BUCK: Yes. They took three of them off the plane. I have photos of the whole thing. They took the three of them off the plane, and then at the jetway — because remember, you have to clear the jetway before they pull away — they’re negotiating how they can get back on the plane.
So you’ve got — I don’t know — 140 people, give or take? I don’t know how many are on this kind of plane, but over 140 people are all sitting there for over 40 minutes because some attendants are annoyed about the lack of perfect mask compliance, while they’re shouting at us with their masks pulled down about mask compliance. If this wasn’t the encapsulation of Fauci-ite madness, Clay, I don’t know what is. But I did make it to New York City in one piece. So I was happy about that.
They may be vaccinated for all we know, and the flight attendants just decide, “You weren’t masking appropriately, so we’re going to demand that you exit the plane” after they’ve already boarded? They probably have checked bags, Buck. They’re already sitting there. What sense does any of this make? It’s all cosmetic Kabuki theater nonsense.

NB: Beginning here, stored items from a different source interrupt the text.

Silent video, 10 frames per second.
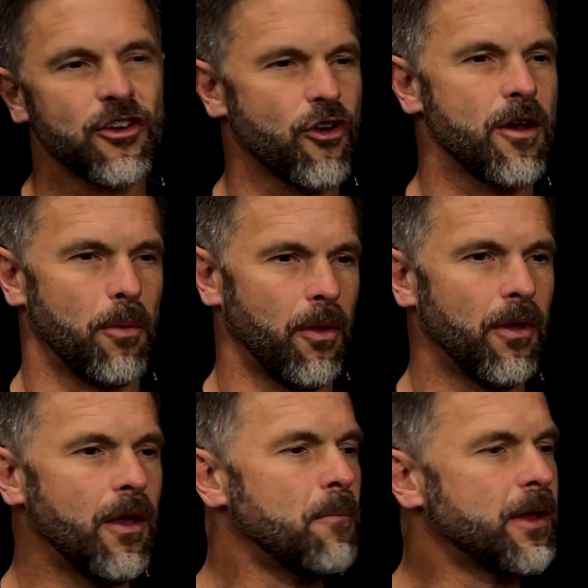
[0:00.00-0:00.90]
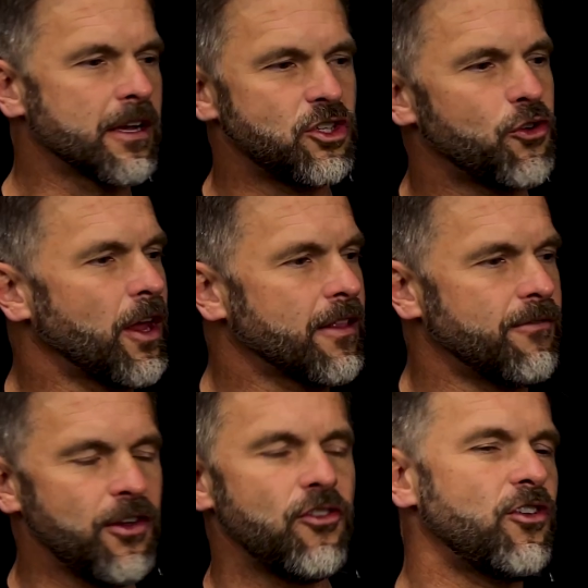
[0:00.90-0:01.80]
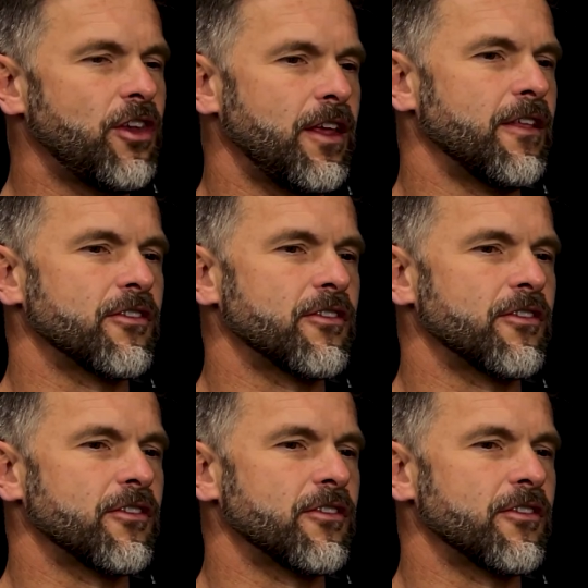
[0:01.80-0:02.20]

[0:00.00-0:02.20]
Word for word: incredible because you take the VGTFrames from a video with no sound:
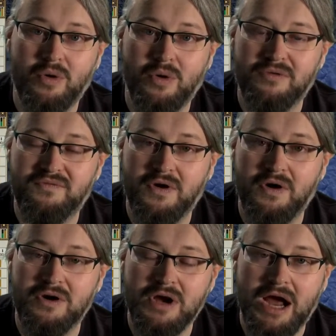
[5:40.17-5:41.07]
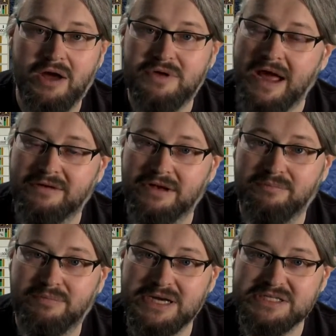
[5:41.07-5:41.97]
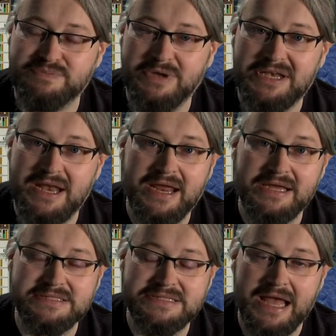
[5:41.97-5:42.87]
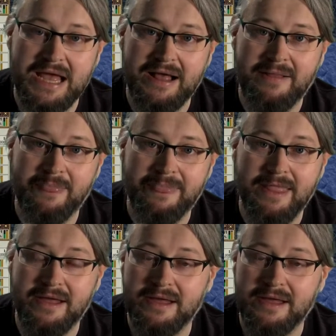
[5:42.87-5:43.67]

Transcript: or for how you handle press meetings andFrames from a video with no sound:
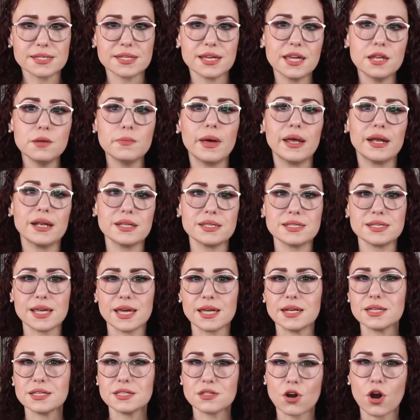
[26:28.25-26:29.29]
he'd been in
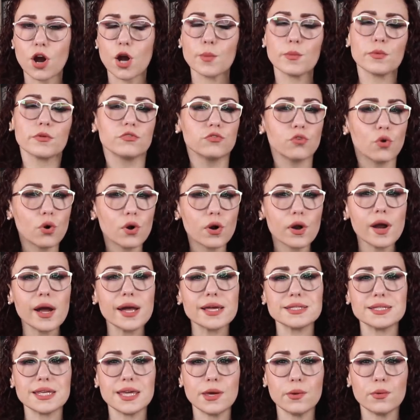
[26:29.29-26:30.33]
Sandy's car before,
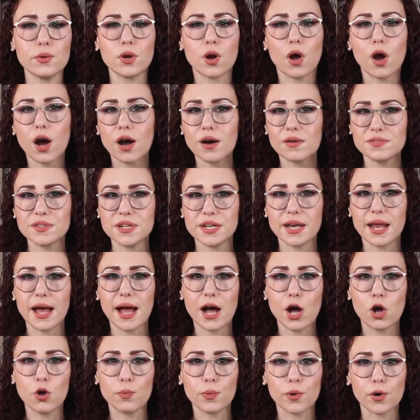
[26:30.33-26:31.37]
as he would often
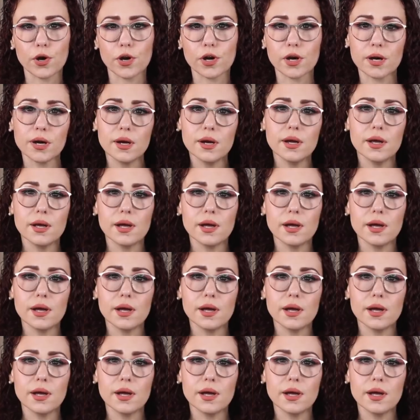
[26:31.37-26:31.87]
help herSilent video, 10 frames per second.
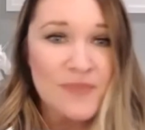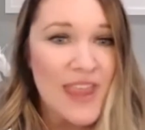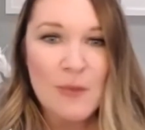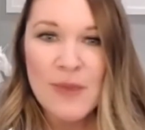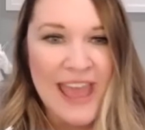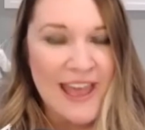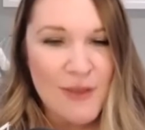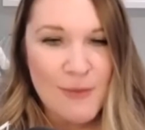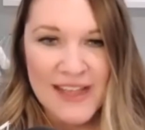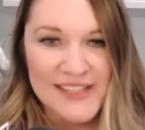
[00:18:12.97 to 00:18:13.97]
And we have
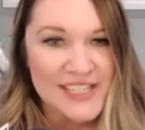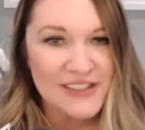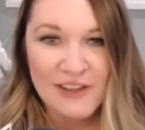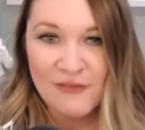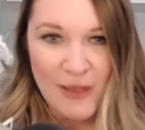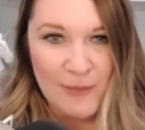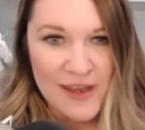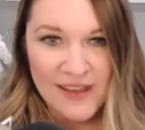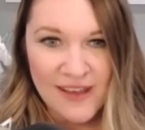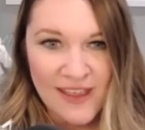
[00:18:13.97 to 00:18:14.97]
the masculine and
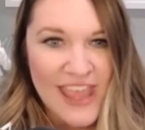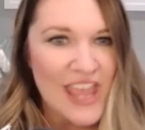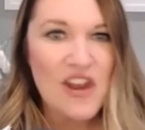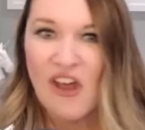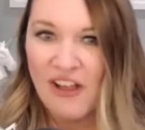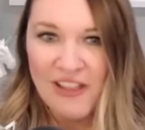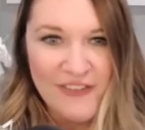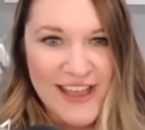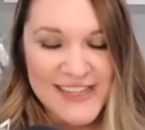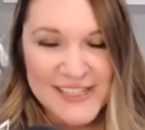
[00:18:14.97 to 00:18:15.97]
feminine in all of
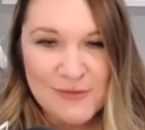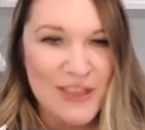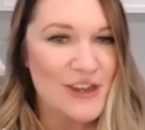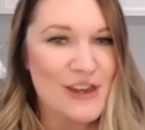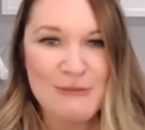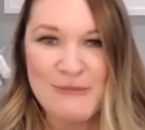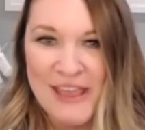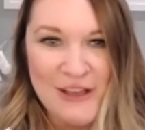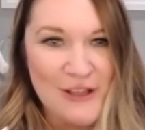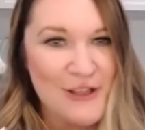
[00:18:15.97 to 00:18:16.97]
us, whether you're
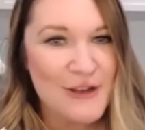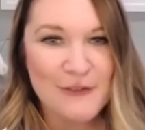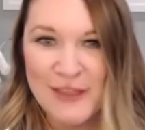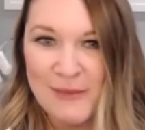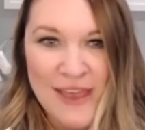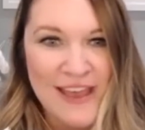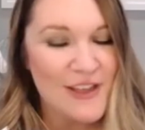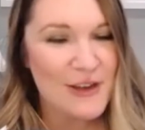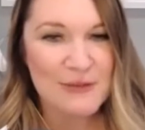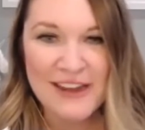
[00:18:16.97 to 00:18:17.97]
male or female
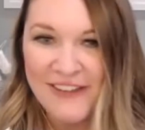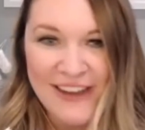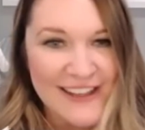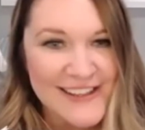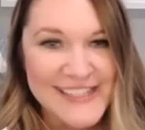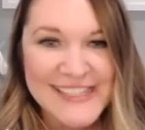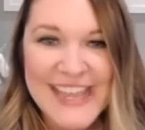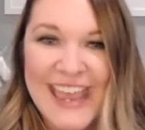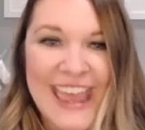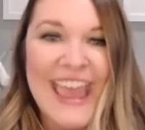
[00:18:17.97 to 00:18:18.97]
or whatever else,
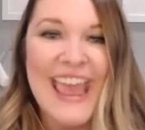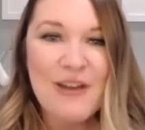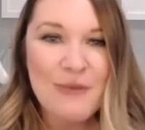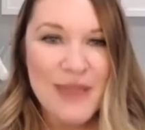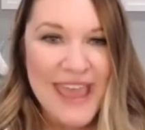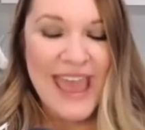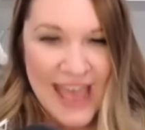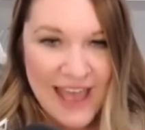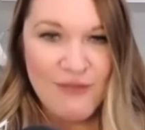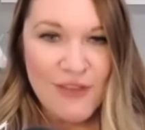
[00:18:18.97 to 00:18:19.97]
like we
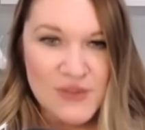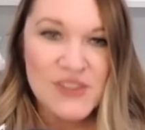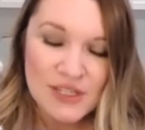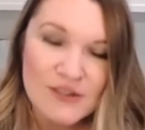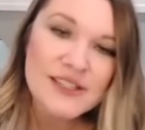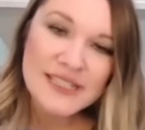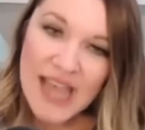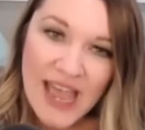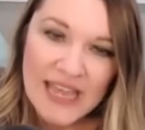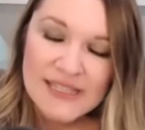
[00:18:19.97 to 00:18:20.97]
have those 2
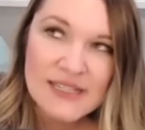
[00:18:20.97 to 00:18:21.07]
sides.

BUCK: I would refuse by nullification of these orders if I worked for are the airline. Meaning… I understand people don’t want to lose their jobs. I think the sane, honorable thing to do is just pretend to not see it if someone’s mask is down below their nose. Who cares? Stop being crazy, libs! That’s what I want to say to them, “Stop being crazy,” and people need to noncomply, people in positions of authority with this stuff. Yeah. If somebody else on a plane is gonna complain, yeah, but to call in the authorities? It was total madness, Clay.
CLAY: To threaten them with arrest, Buck? And also, you’re a flight attendant! Do you think that flight attendants overwhelmingly skew corona bro-obsessive with mask wearing, or do you think — to your point — they’ve just been so hammered with this over the past year, that it’s some sort of drunk-power authority that they feel? Because as to your point, they were all vaccinated! It’s not like that they feel like they’re at risk.
BUCK: No. I think it’s because they are afraid that there will be complaints made. This is what I have been told. I have airline attendants who used to listen to me on my previous show, and they would write in, and say that it’s because they were afraid that they would call out for a lack of enforcement.
And so if they don’t enforce the crazy, then they become the problem and they can have professional sanctions. But, look, overall, I don’t want this to overshadow the fact that I think everybody had a really good, free Fourth of July weekend. We’ve made huge progress. We’re just not done with the fight, Clay, and you know that. This isn’t over.